[Opening Records shown section]

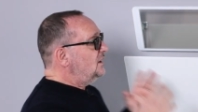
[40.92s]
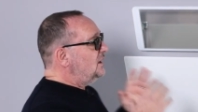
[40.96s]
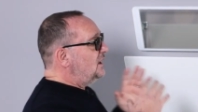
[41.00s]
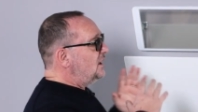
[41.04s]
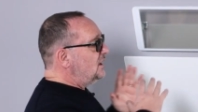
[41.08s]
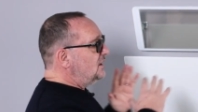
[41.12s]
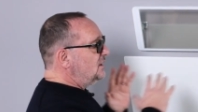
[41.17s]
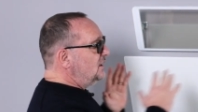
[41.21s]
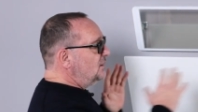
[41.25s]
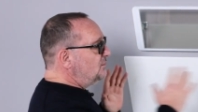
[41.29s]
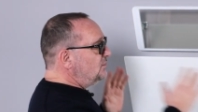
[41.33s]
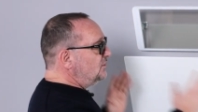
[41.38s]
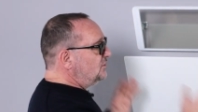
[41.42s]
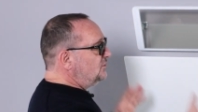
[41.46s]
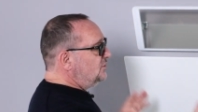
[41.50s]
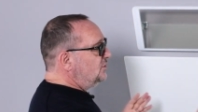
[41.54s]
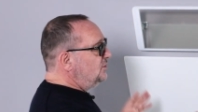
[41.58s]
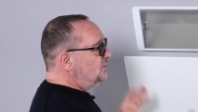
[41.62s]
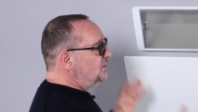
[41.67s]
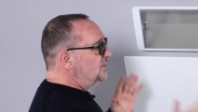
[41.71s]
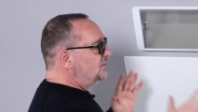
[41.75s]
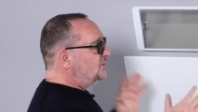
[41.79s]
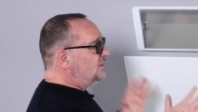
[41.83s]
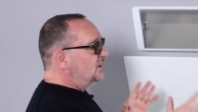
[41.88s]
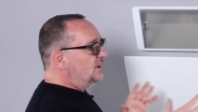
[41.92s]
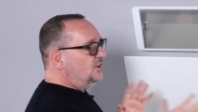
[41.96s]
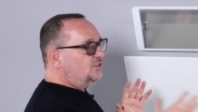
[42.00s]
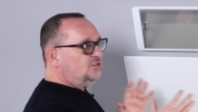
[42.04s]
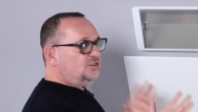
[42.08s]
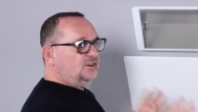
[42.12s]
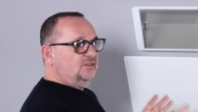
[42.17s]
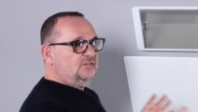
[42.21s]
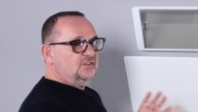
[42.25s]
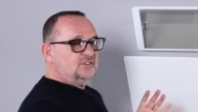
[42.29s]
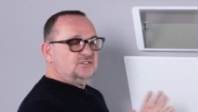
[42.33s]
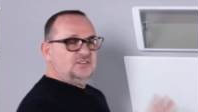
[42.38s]
And uh, number two is they
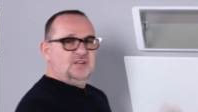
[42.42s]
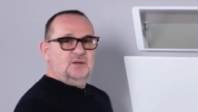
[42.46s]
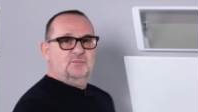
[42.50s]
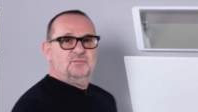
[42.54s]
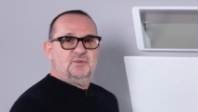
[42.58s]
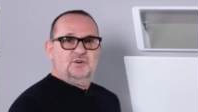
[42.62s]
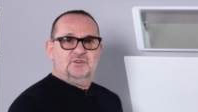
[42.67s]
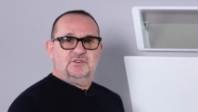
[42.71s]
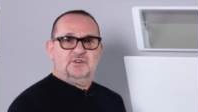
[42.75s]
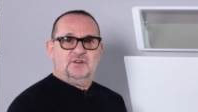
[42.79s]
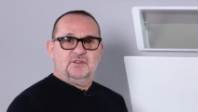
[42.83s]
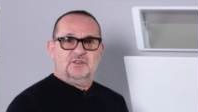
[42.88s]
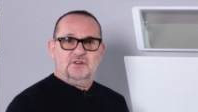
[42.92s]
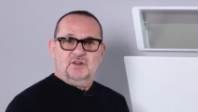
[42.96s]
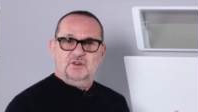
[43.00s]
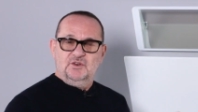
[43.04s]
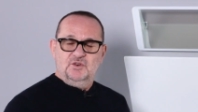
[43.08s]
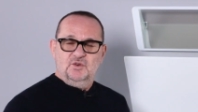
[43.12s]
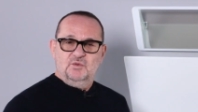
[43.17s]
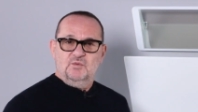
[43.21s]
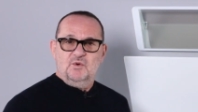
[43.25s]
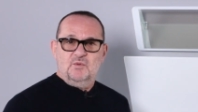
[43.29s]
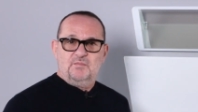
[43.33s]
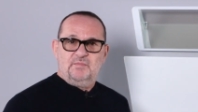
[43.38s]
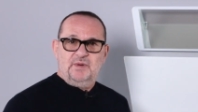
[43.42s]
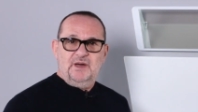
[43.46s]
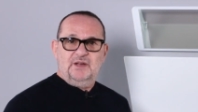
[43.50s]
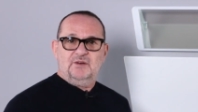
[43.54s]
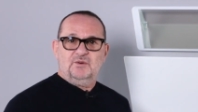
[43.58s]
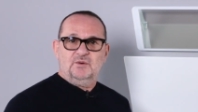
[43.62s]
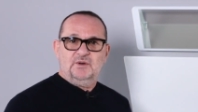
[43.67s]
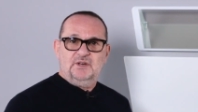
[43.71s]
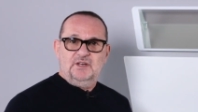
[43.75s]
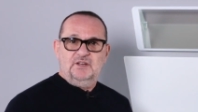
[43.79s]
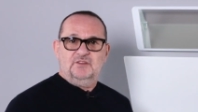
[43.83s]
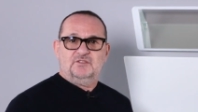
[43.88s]
achieve a temperature that a normal
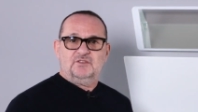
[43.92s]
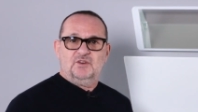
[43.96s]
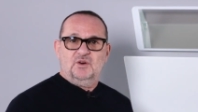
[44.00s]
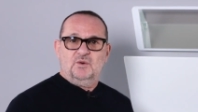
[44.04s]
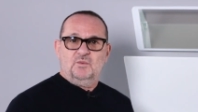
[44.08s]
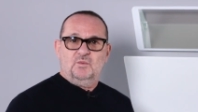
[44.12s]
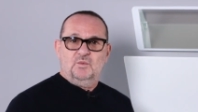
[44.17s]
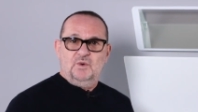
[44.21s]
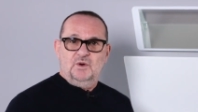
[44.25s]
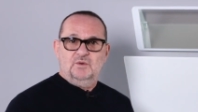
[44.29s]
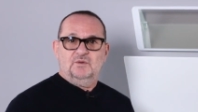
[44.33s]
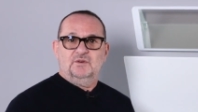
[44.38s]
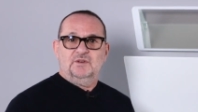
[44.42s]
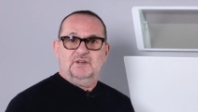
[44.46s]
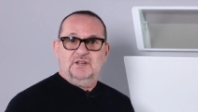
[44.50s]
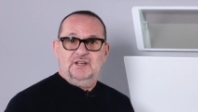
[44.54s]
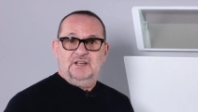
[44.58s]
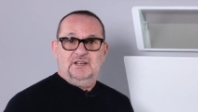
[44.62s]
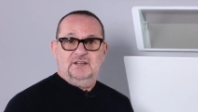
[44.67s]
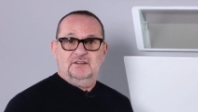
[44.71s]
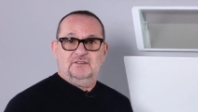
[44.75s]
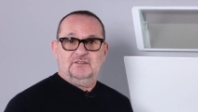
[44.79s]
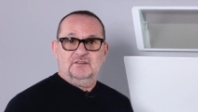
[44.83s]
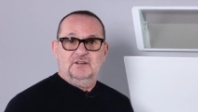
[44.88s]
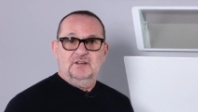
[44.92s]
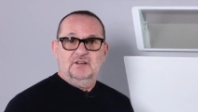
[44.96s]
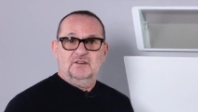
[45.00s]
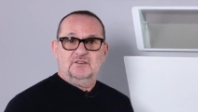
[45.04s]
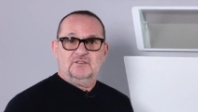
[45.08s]
panel heater won't heat.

[Closing Records shown section]

Each entry is to be returned precisely as it appears, but the pictures are to be dropped.

Reply to the task
[40.92s]
[40.96s]
[41.00s]
[41.04s]
[41.08s]
[41.12s]
[41.17s]
[41.21s]
[41.25s]
[41.29s]
[41.33s]
[41.38s]
[41.42s]
[41.46s]
[41.50s]
[41.54s]
[41.58s]
[41.62s]
[41.67s]
[41.71s]
[41.75s]
[41.79s]
[41.83s]
[41.88s]
[41.92s]
[41.96s]
[42.00s]
[42.04s]
[42.08s]
[42.12s]
[42.17s]
[42.21s]
[42.25s]
[42.29s]
[42.33s]
[42.38s]
And uh, number two is they
[42.42s]
[42.46s]
[42.50s]
[42.54s]
[42.58s]
[42.62s]
[42.67s]
[42.71s]
[42.75s]
[42.79s]
[42.83s]
[42.88s]
[42.92s]
[42.96s]
[43.00s]
[43.04s]
[43.08s]
[43.12s]
[43.17s]
[43.21s]
[43.25s]
[43.29s]
[43.33s]
[43.38s]
[43.42s]
[43.46s]
[43.50s]
[43.54s]
[43.58s]
[43.62s]
[43.67s]
[43.71s]
[43.75s]
[43.79s]
[43.83s]
[43.88s]
achieve a temperature that a normal
[43.92s]
[43.96s]
[44.00s]
[44.04s]
[44.08s]
[44.12s]
[44.17s]
[44.21s]
[44.25s]
[44.29s]
[44.33s]
[44.38s]
[44.42s]
[44.46s]
[44.50s]
[44.54s]
[44.58s]
[44.62s]
[44.67s]
[44.71s]
[44.75s]
[44.79s]
[44.83s]
[44.88s]
[44.92s]
[44.96s]
[45.00s]
[45.04s]
[45.08s]
panel heater won't heat.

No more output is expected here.